Aim of the task |
The lines to reproduce from the material below are those from the one containing "[0.00-1.07s]" through the one containing "What the speaker", both included; write them out exactly and add nothing.

Source information |

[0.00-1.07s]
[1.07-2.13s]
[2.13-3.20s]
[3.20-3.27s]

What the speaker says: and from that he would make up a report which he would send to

--

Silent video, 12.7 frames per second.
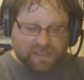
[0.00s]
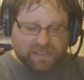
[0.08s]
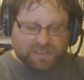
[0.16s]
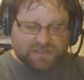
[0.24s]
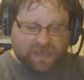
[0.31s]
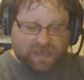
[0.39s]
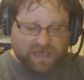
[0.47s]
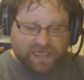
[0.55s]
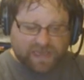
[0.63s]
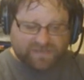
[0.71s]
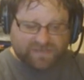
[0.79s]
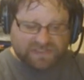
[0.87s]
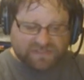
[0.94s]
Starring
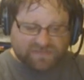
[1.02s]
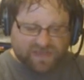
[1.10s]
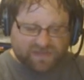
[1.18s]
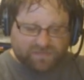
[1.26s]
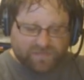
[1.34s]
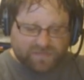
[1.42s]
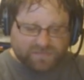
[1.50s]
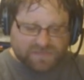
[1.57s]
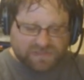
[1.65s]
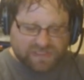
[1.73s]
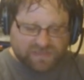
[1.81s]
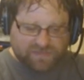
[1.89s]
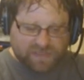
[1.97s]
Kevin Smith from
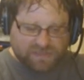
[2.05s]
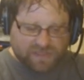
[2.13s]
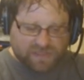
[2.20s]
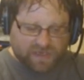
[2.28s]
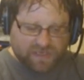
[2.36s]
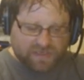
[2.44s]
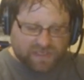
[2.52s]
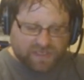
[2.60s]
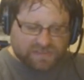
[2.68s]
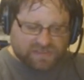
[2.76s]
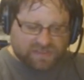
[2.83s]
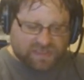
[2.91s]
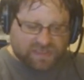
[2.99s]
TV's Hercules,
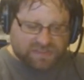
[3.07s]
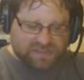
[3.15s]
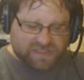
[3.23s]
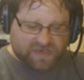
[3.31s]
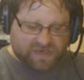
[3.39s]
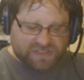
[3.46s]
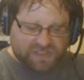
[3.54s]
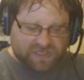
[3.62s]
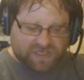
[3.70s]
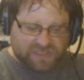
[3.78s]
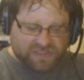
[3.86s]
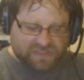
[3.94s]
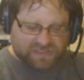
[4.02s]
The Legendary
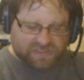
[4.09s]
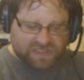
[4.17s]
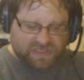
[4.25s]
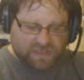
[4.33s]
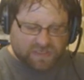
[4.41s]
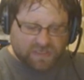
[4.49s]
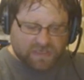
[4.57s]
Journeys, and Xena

---

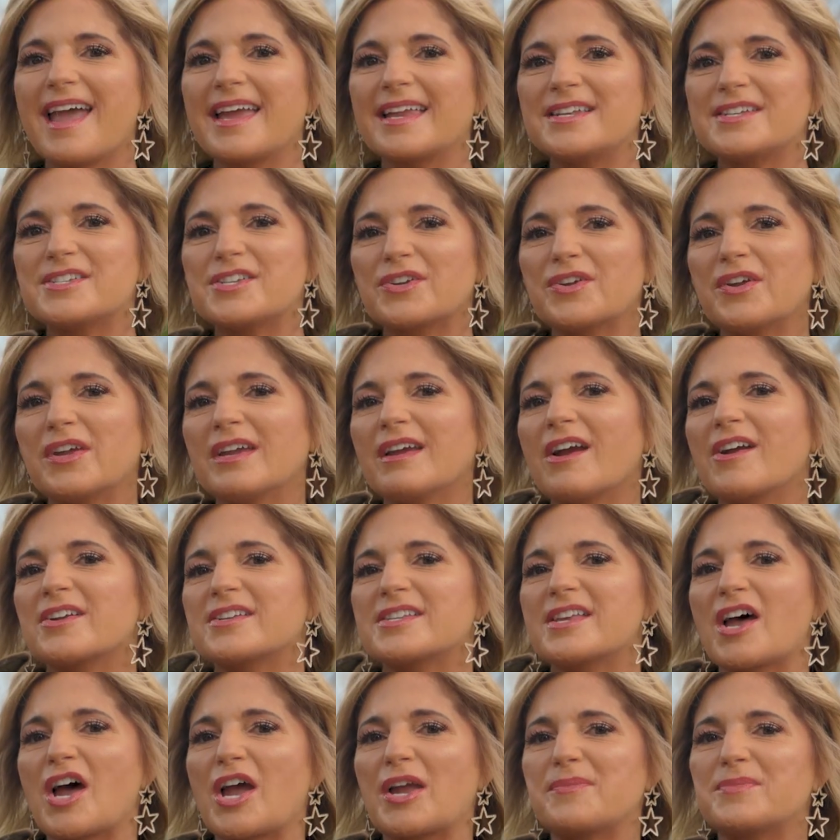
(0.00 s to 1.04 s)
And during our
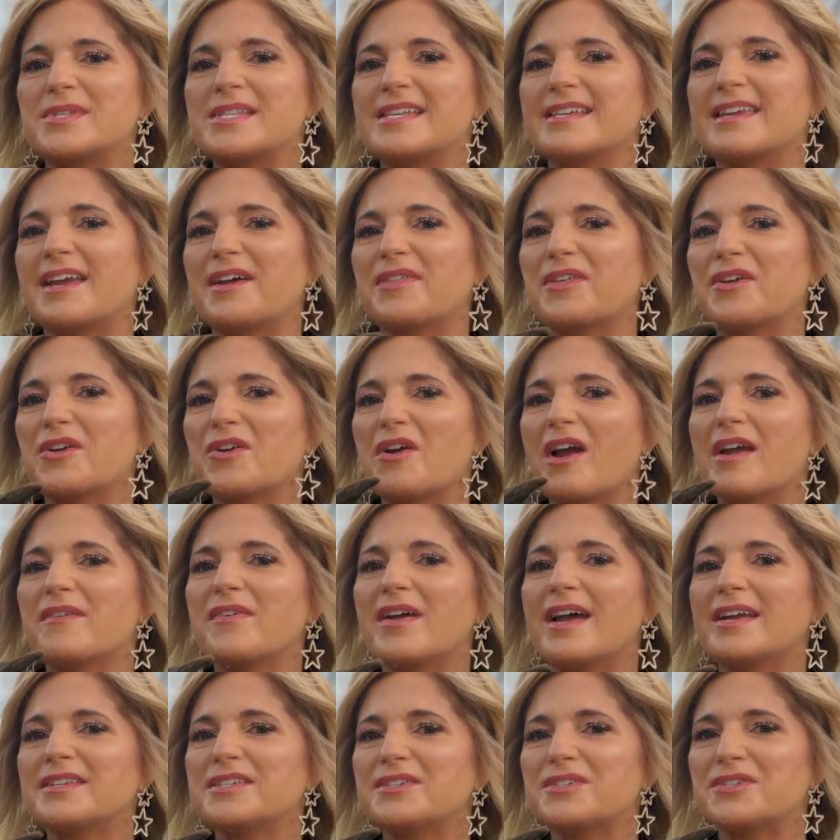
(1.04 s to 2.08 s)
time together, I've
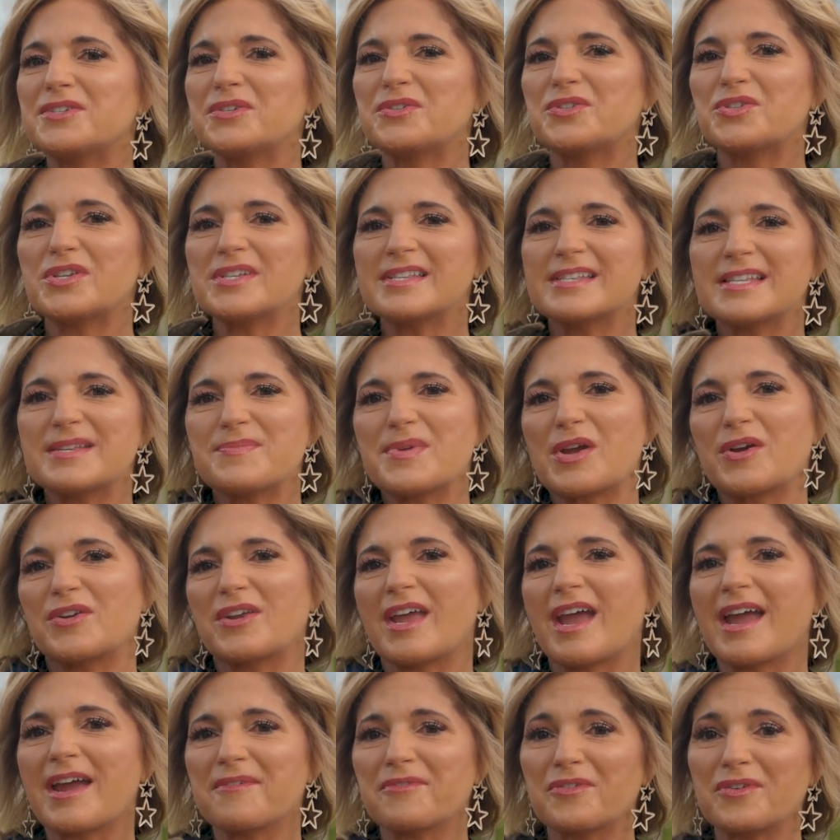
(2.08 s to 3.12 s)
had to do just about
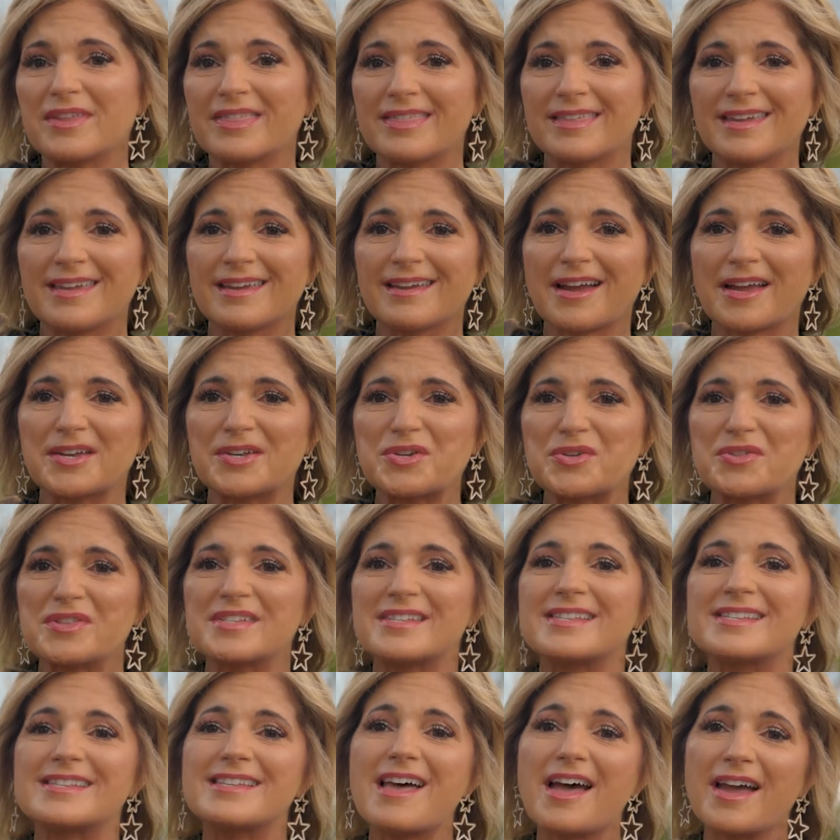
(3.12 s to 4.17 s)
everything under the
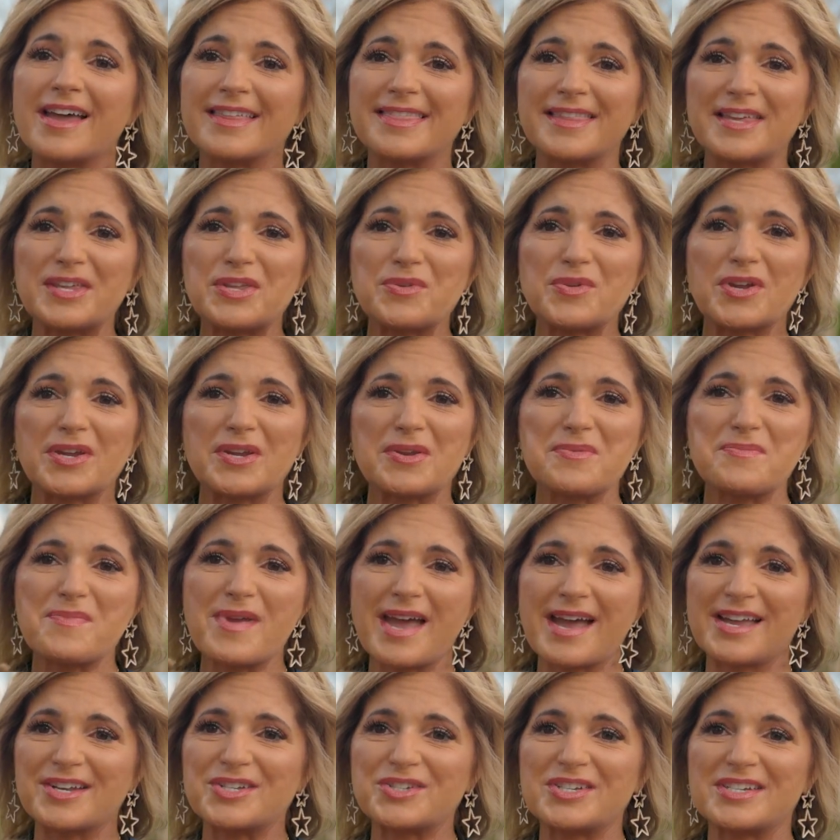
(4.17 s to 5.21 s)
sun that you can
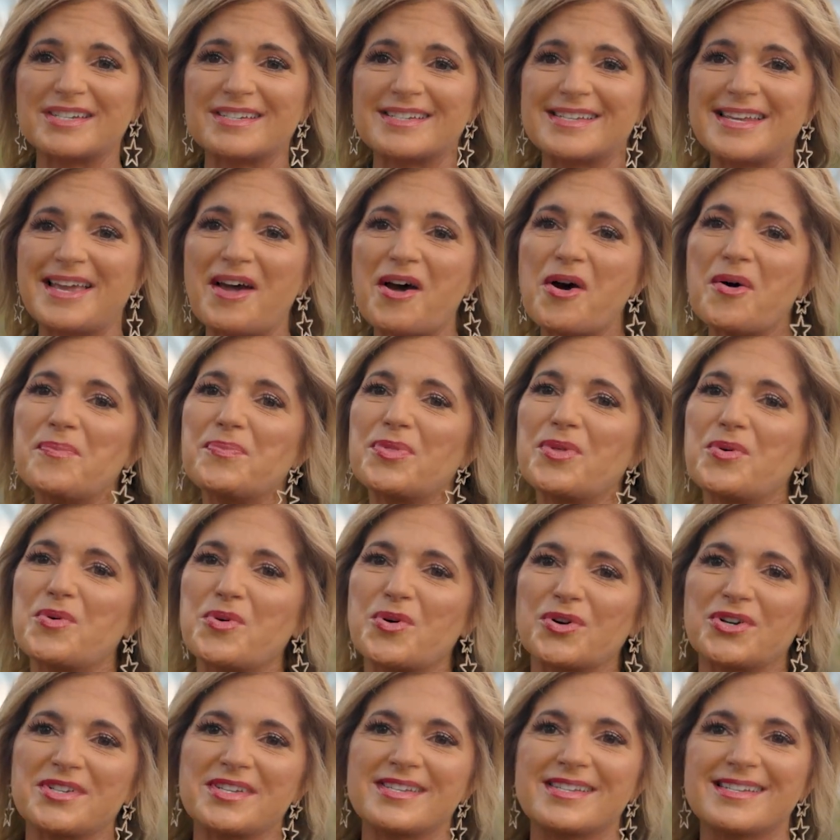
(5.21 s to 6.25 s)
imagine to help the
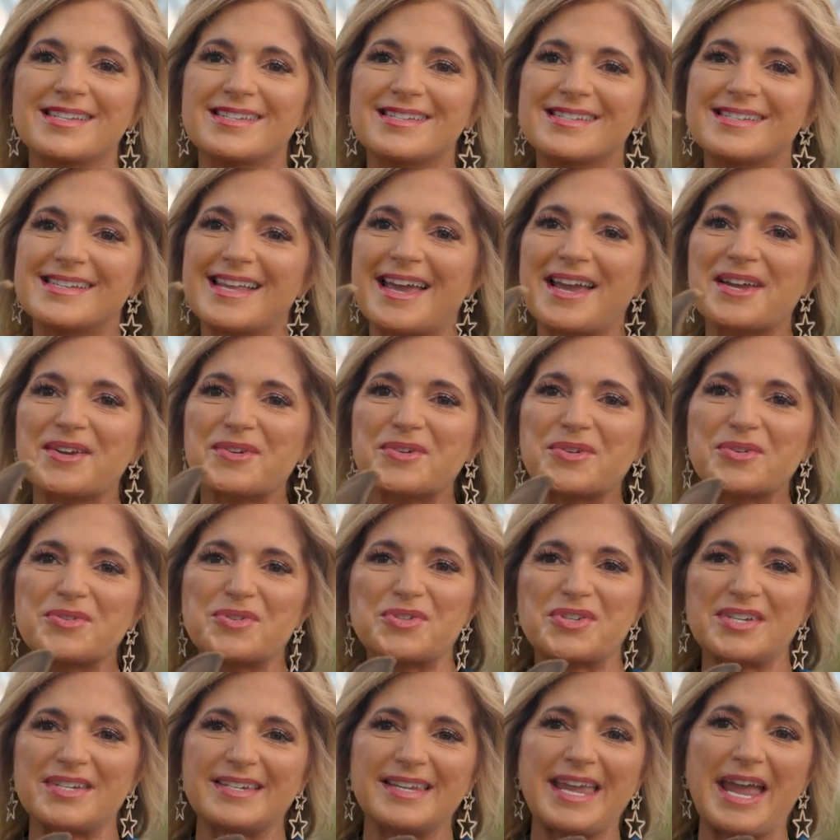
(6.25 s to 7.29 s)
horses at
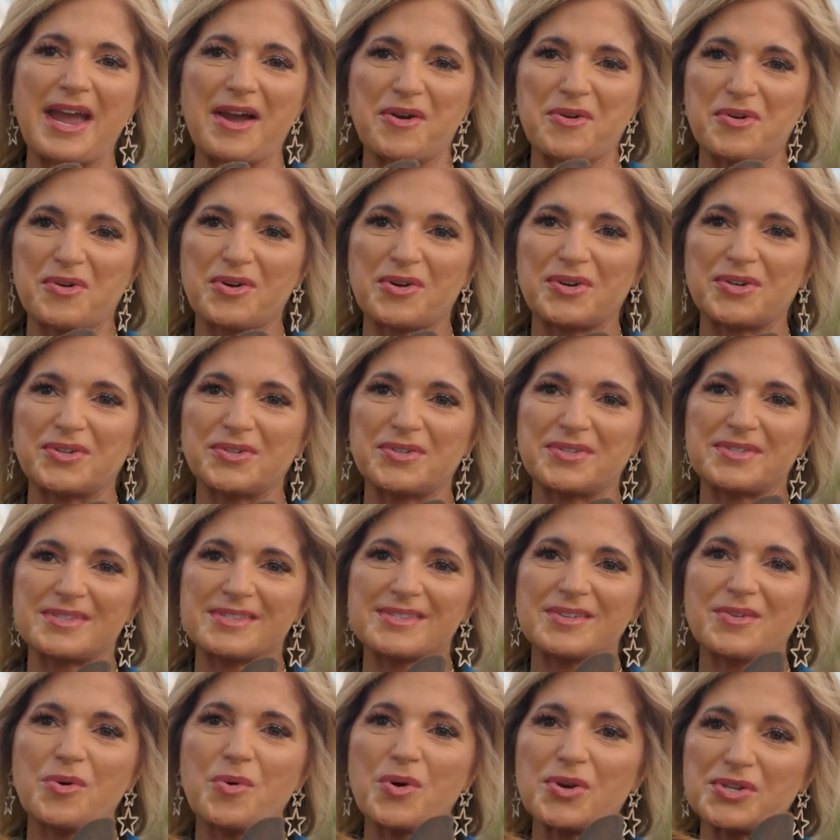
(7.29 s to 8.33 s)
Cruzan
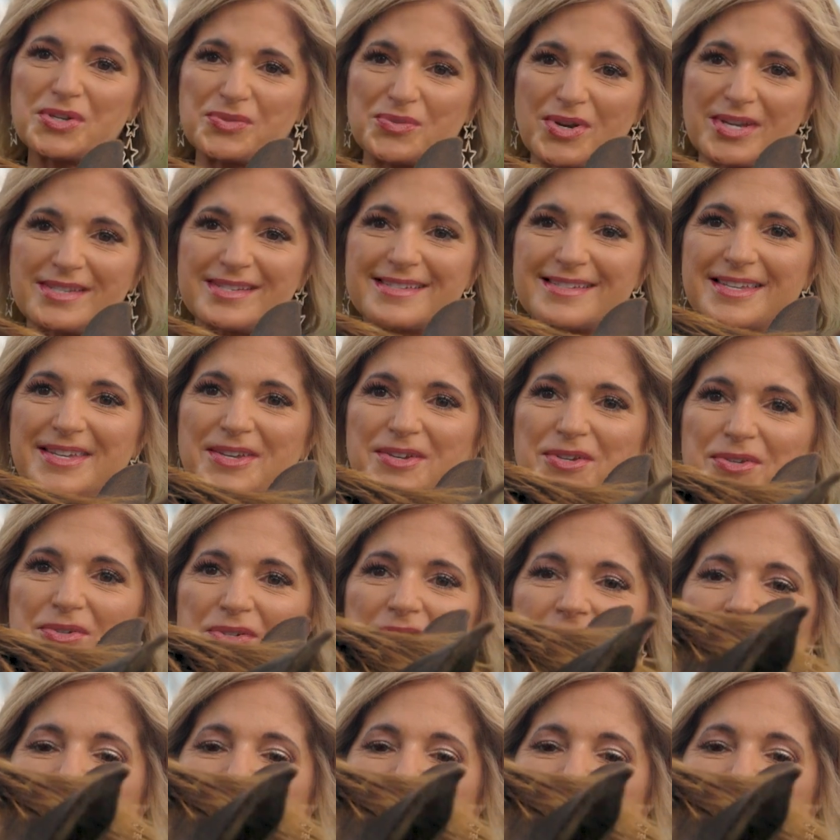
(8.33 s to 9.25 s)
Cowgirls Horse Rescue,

Expected answer |
[0.00-1.07s]
[1.07-2.13s]
[2.13-3.20s]
[3.20-3.27s]

What the speaker says: and from that he would make up a report which he would send to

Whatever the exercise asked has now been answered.